When you put things that way, the federal carbon tax does start to sound like an unconstitu­tional intrusion — a matter of Ottawa just substituti­ng its judgment on environmen­tal policy for those of the provinces, for no better reason than that it is really sure it is right.

As a factual matter, I believe that carbon taxes really are better than regulation­s and policing. But provincial government­s could conclude that it is best for their own people to restrict carbon output by forbidding particular activities, or by regulating industry bit-by-bit, without a broad carbon tax. Strictly from the environmen­tal standpoint, government­s who make this decision — as Saskatchew­an’s has — should be judged only by how successful they are at reducing the impugned emissions. Any additional expense or pain inflicted on the province itself is the province’s business.

Some subjects of legislatio­n seem “naturally” federal in scope. The Dominion was created to provide for the common military defence of the provinces; to facilitate the building of physical infrastruc­ture between them; and to promote interprovi­ncial trade, although that part of the constituti­onal zoo isn’t fed or hosed out very well. We share a common currency because that was thought sensible in 1867, though you might get a counter-argument from some cheeky economists now if we were rebooting Confederat­ion.

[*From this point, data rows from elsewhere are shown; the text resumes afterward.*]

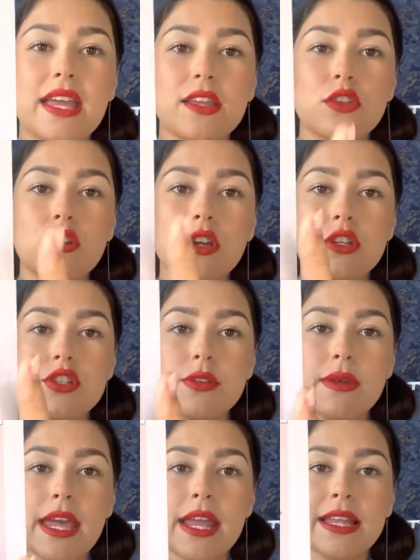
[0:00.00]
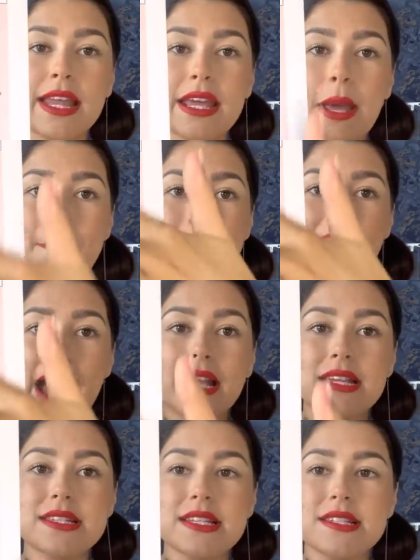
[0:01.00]
you can do it in like a
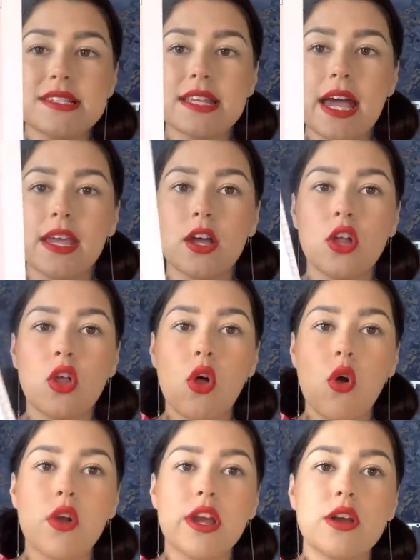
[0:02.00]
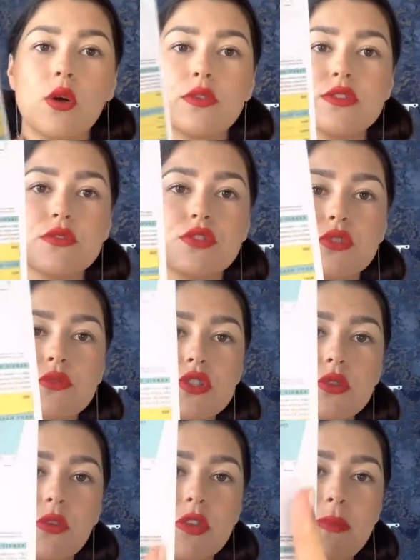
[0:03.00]
maxi style, or it also shows
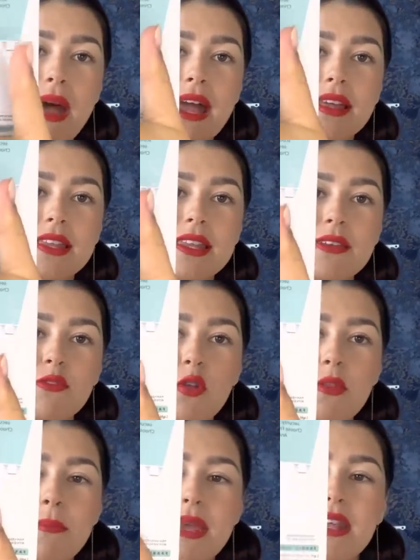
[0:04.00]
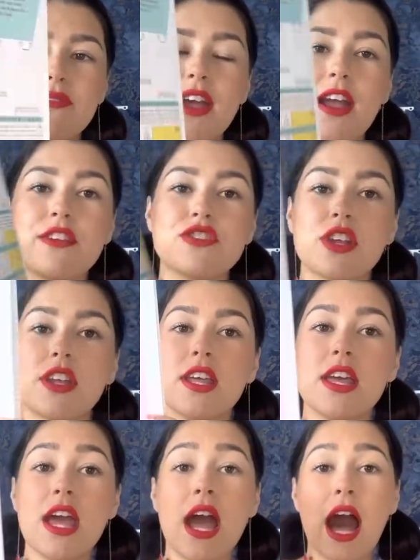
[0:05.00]
you on the back that they've got the mini version.
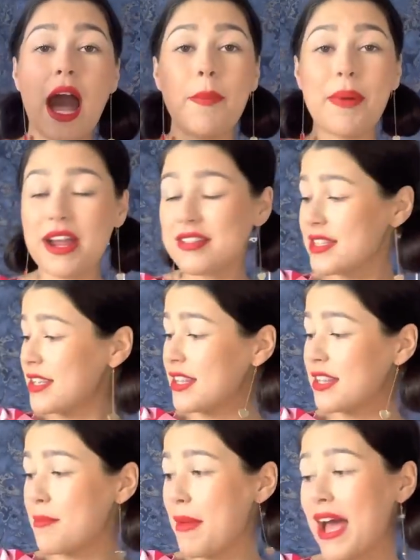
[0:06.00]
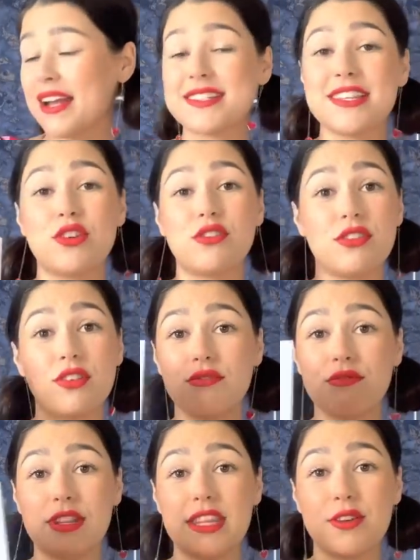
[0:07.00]
I personally think the maxi could look
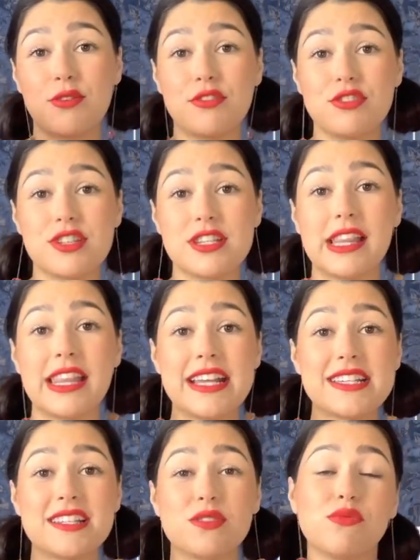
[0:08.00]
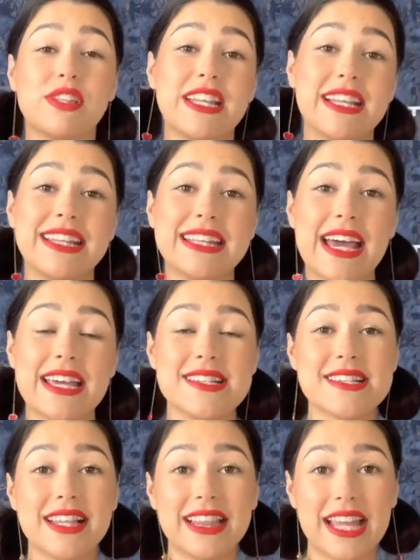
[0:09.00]
really gorgeous in this. It's a really
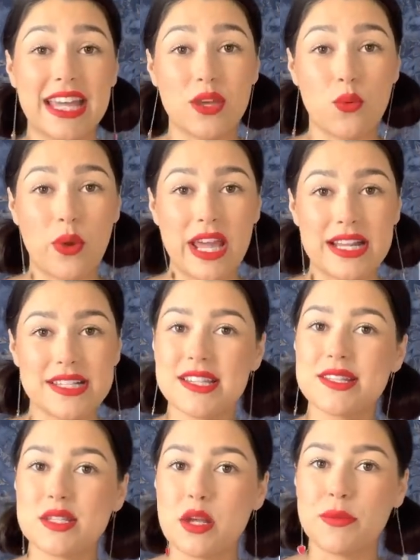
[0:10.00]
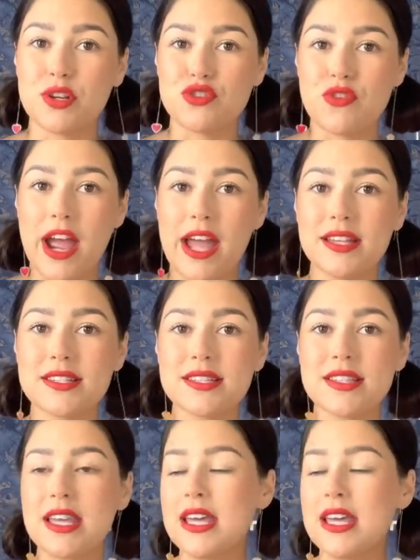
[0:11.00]
nice lightweight summer dress.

Some aspects of environmen­tal policy “belong” to the federal government because local activity in one place might injure a neighbour: Saskatchew­an can’t poison the water that flows into Manitoba, nor belch toxic smoke onto it. The link between carbon and climate is not really like this, although in their factum the feds try clumsily to attribute forest fires in B.C. to carbon outputs in Saskatchew­an. Carbon action is supposedly important just because it is a universal species-wide obligation — almost a Mosaic commandmen­t.

Accepting this does not tell you which level of government ought to enforce the heavenly directive. Education and care of the sick are moral imperative­s too, and we have the provinces handle those. I am afraid much of the federal factum just seems like wasted ink. There are a zillion words devoted to factual arguments that carbon taxation is super good, which isn’t the issue. There are a zillion more words describing our participat­ion in internatio­nal anti-carbon agreements: although the federal government signed those, they could never be a pretext for an exercise of federal power that was otherwise unconstitu­tional.

The one strong jurisdicti­onal point Ottawa has is that a patchwork of carbon policies might lead to economic “leakage” of emissions between provinces, raising the overall level of sin as industries seek the friendlies­t place to locate. I suspect this is the argument that could, or should, win the case for them. Maybe the lawyers should have devoted more than a single 73-word paragraph to it?